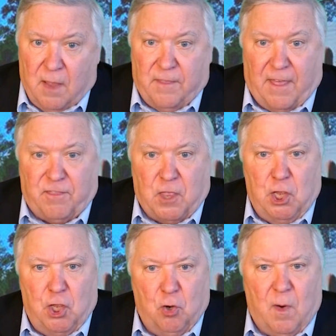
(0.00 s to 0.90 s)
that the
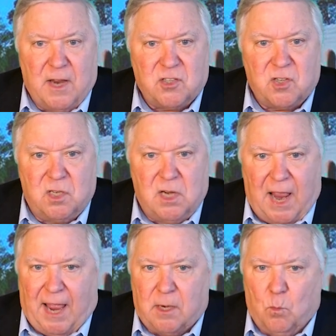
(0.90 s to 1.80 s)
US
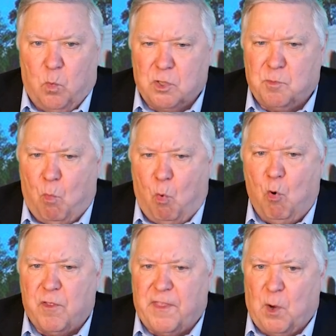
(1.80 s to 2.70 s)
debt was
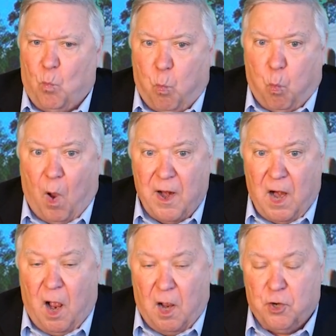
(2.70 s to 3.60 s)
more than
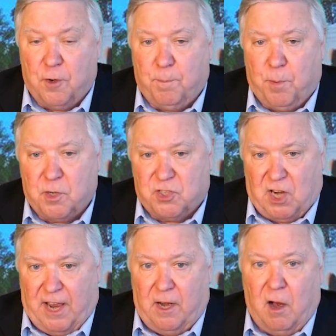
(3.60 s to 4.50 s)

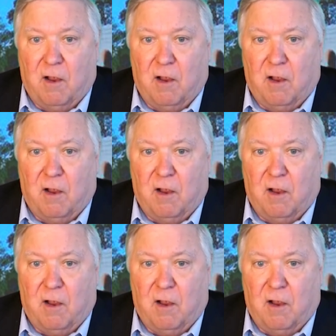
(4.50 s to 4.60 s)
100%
********************
▶ What is expected:
Print the whole listing exactly. No pictures belong in the copy.

▶ Output below:
(0.00 s to 0.90 s)
that the
(0.90 s to 1.80 s)
US
(1.80 s to 2.70 s)
debt was
(2.70 s to 3.60 s)
more than
(3.60 s to 4.50 s)

(4.50 s to 4.60 s)
100%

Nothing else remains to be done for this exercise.